DATA EXTRACT: Begin

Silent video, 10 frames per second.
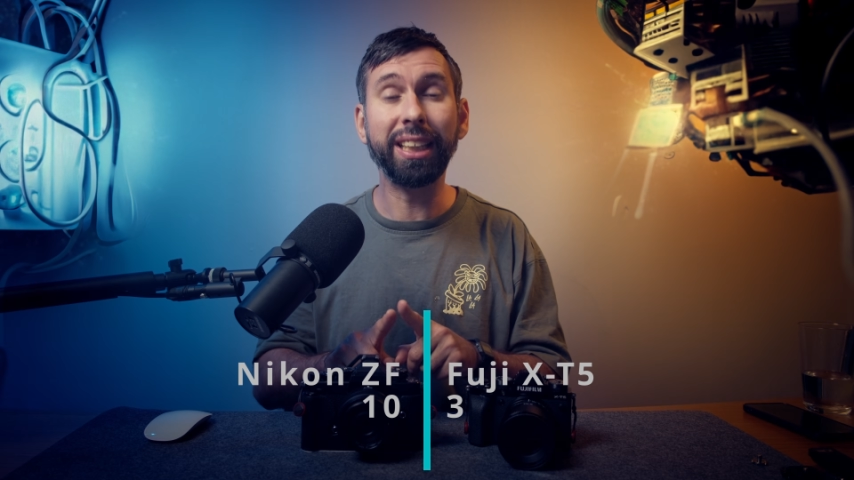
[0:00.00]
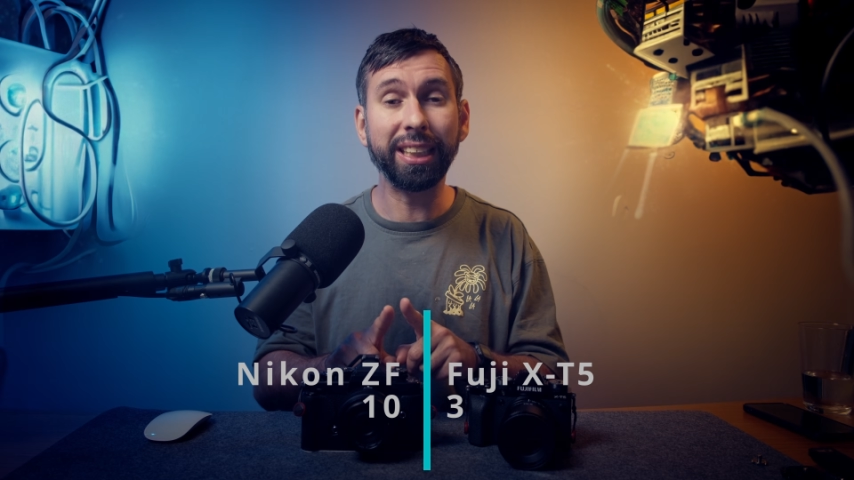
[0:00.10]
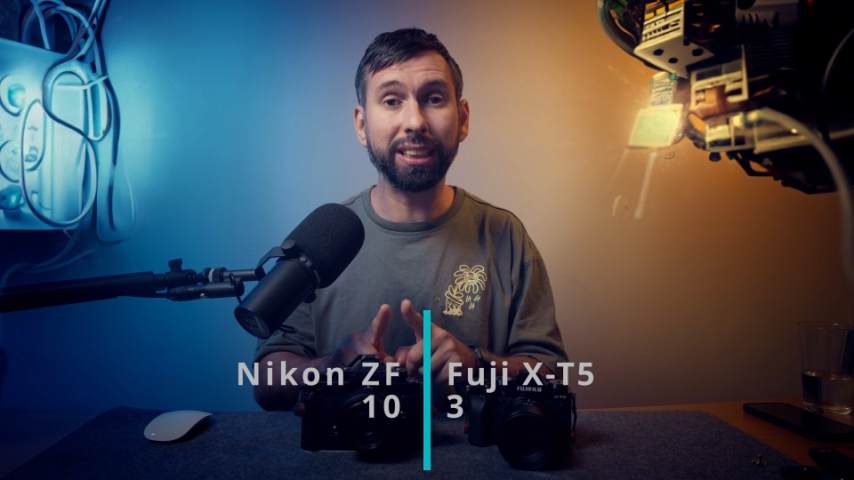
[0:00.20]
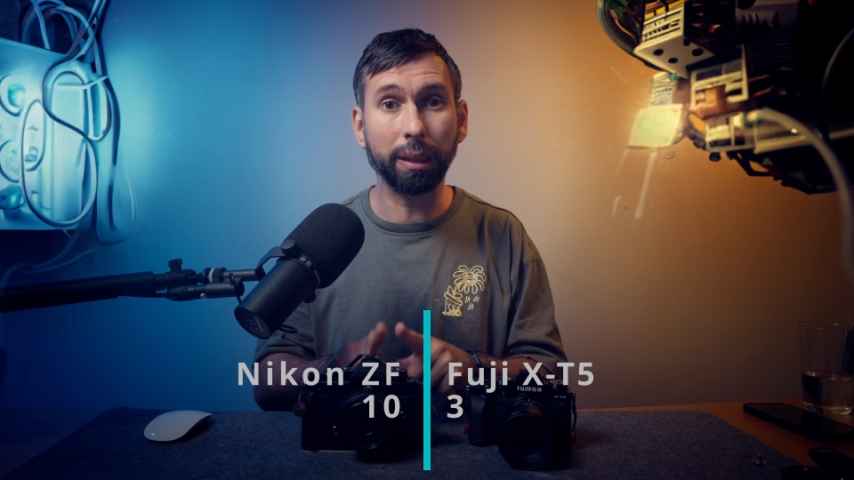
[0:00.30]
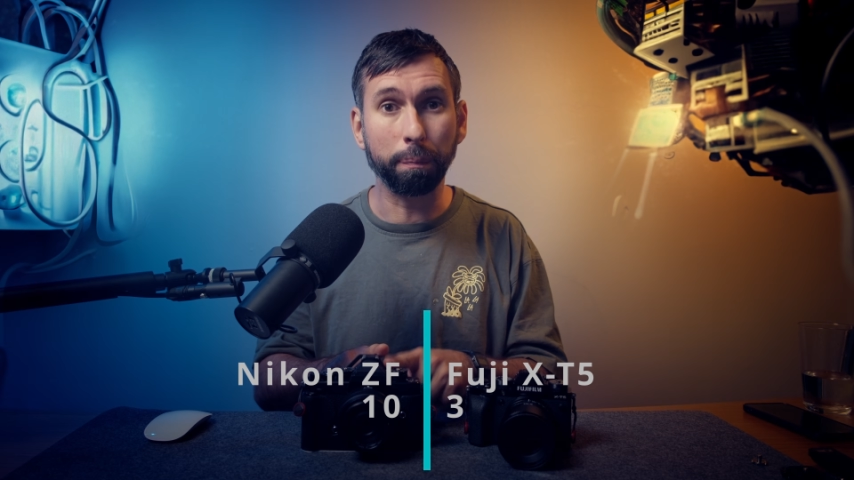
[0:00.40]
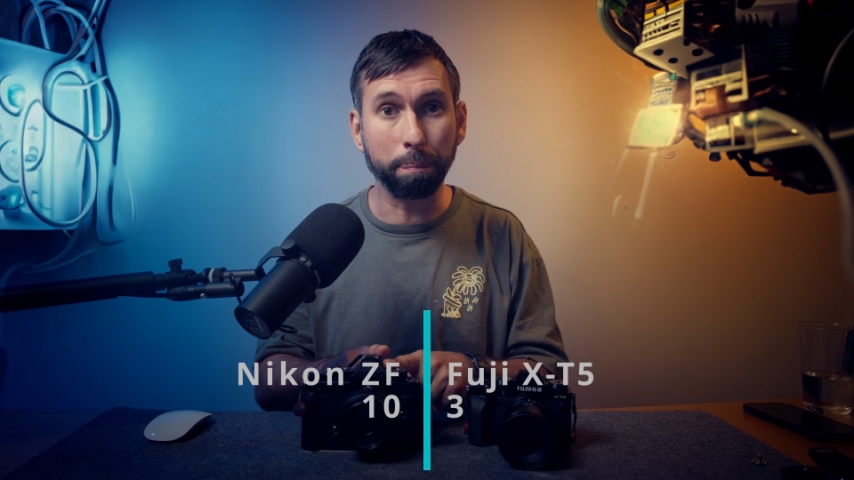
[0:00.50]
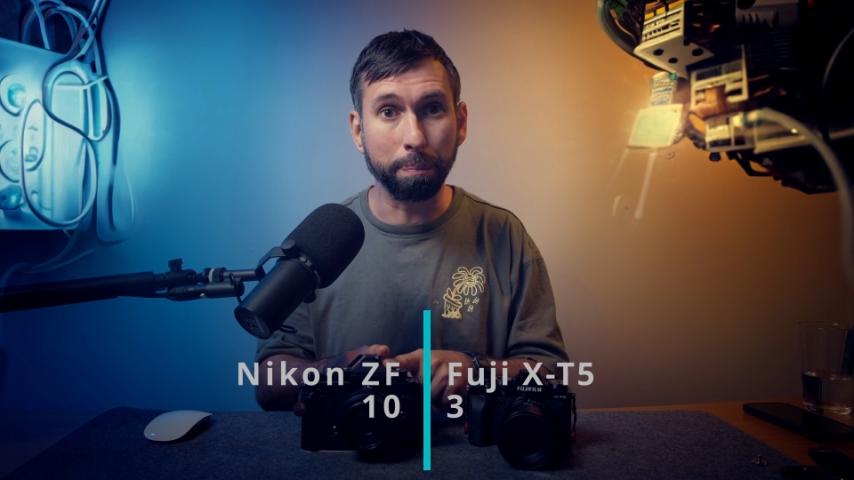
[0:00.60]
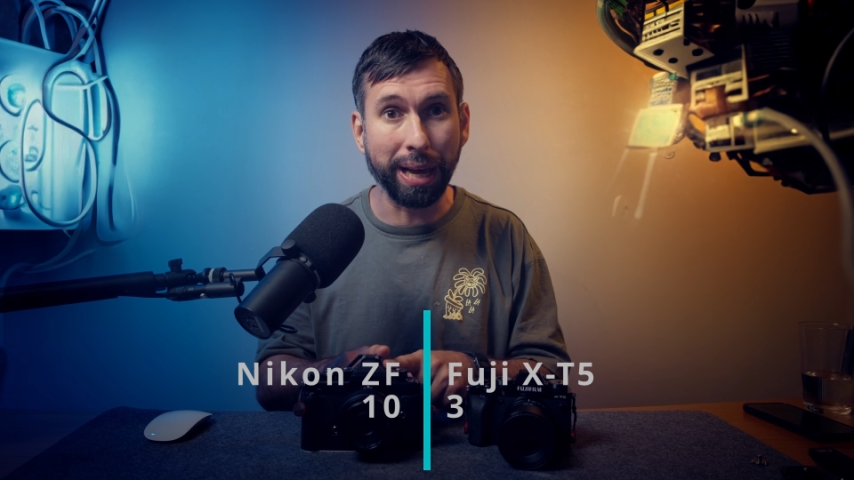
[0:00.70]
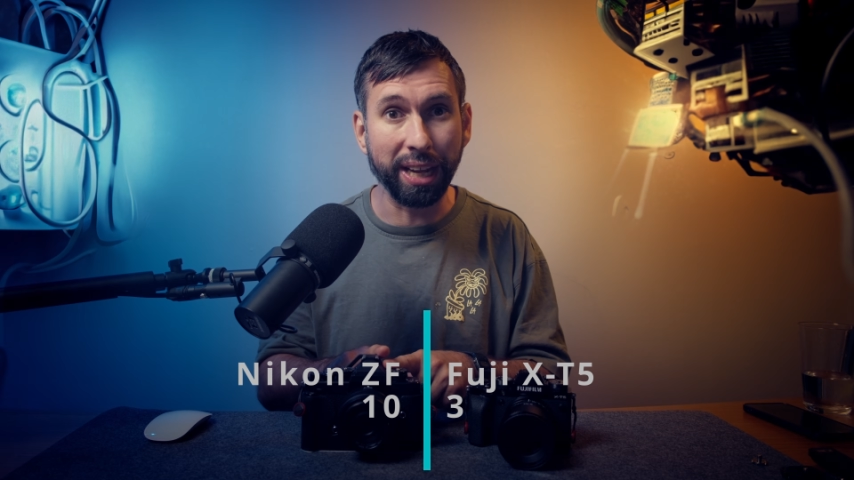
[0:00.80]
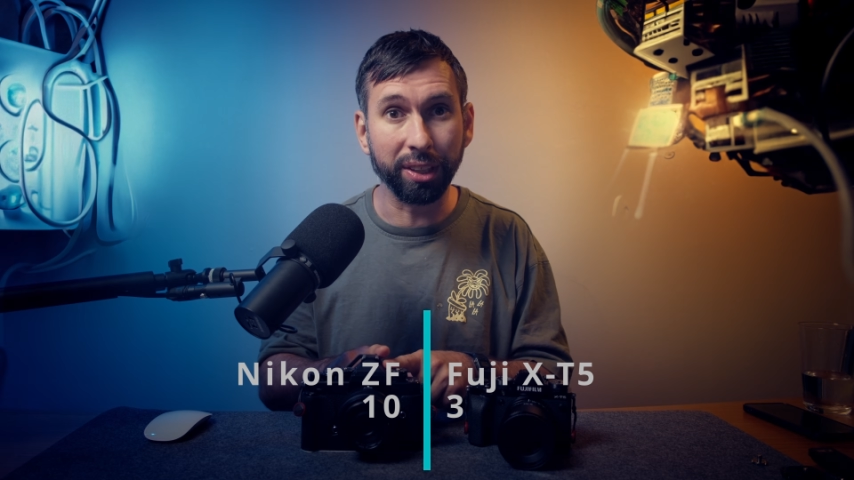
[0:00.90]
is it
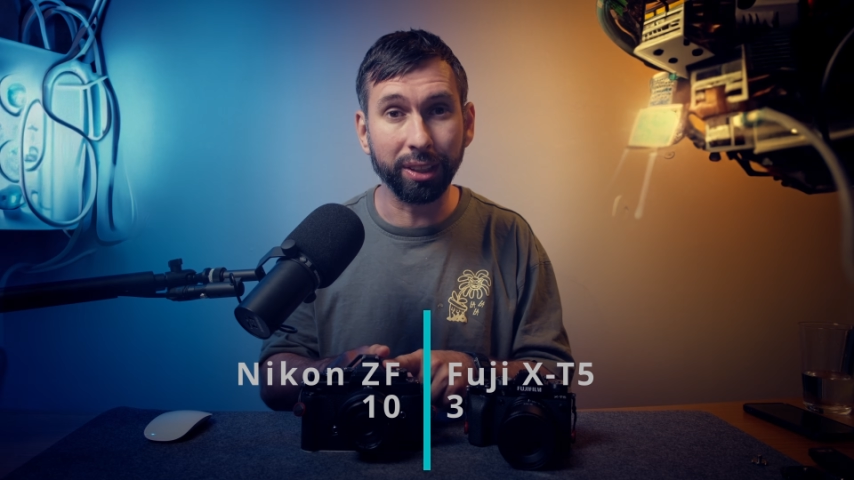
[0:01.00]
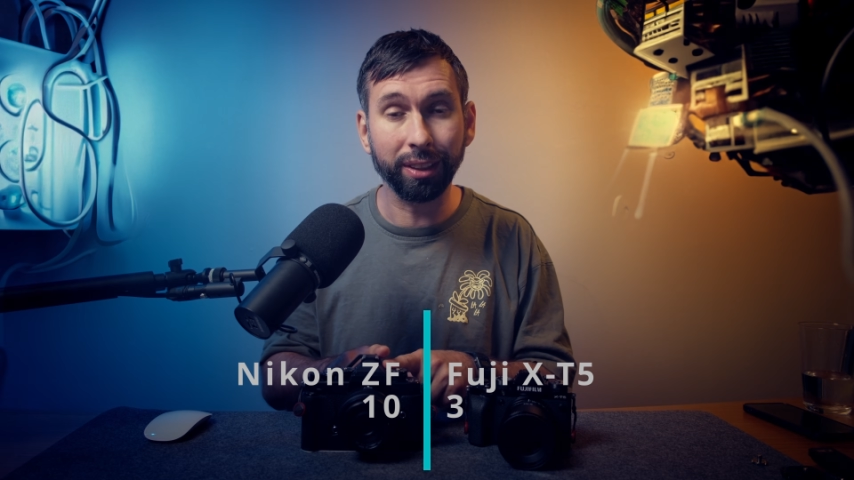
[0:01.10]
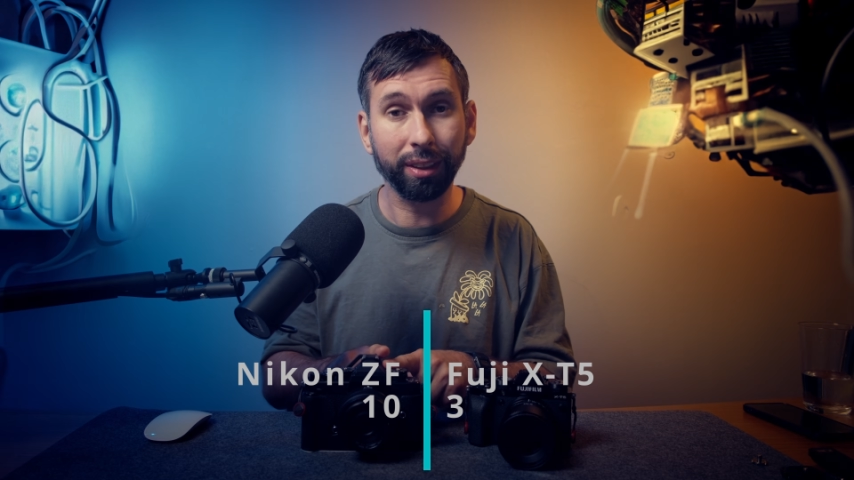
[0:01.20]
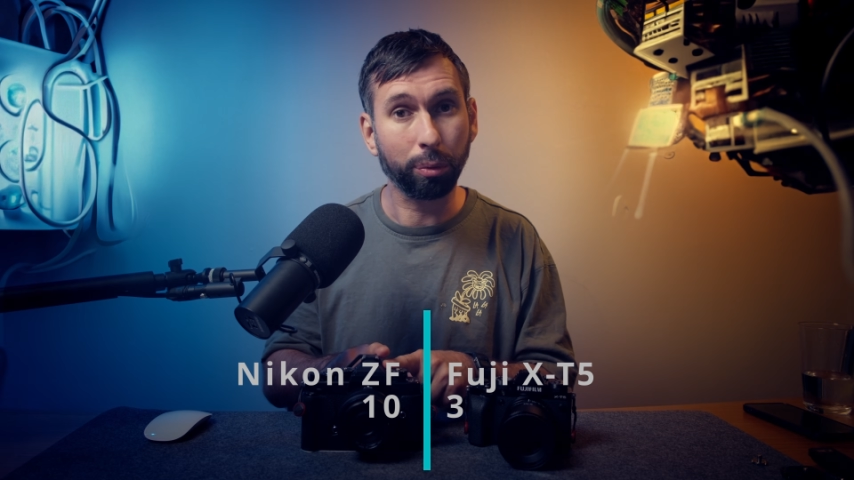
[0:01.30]
better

DATA EXTRACT: End

> _EXERCISE INSTRUCTIONS_
Repeat the records word for word, skipping pictures.

> _EXERCISE RESPONSE_
Silent video, 10 frames per second.
[0:00.00]
[0:00.10]
[0:00.20]
[0:00.30]
[0:00.40]
[0:00.50]
[0:00.60]
[0:00.70]
[0:00.80]
[0:00.90]
is it
[0:01.00]
[0:01.10]
[0:01.20]
[0:01.30]
better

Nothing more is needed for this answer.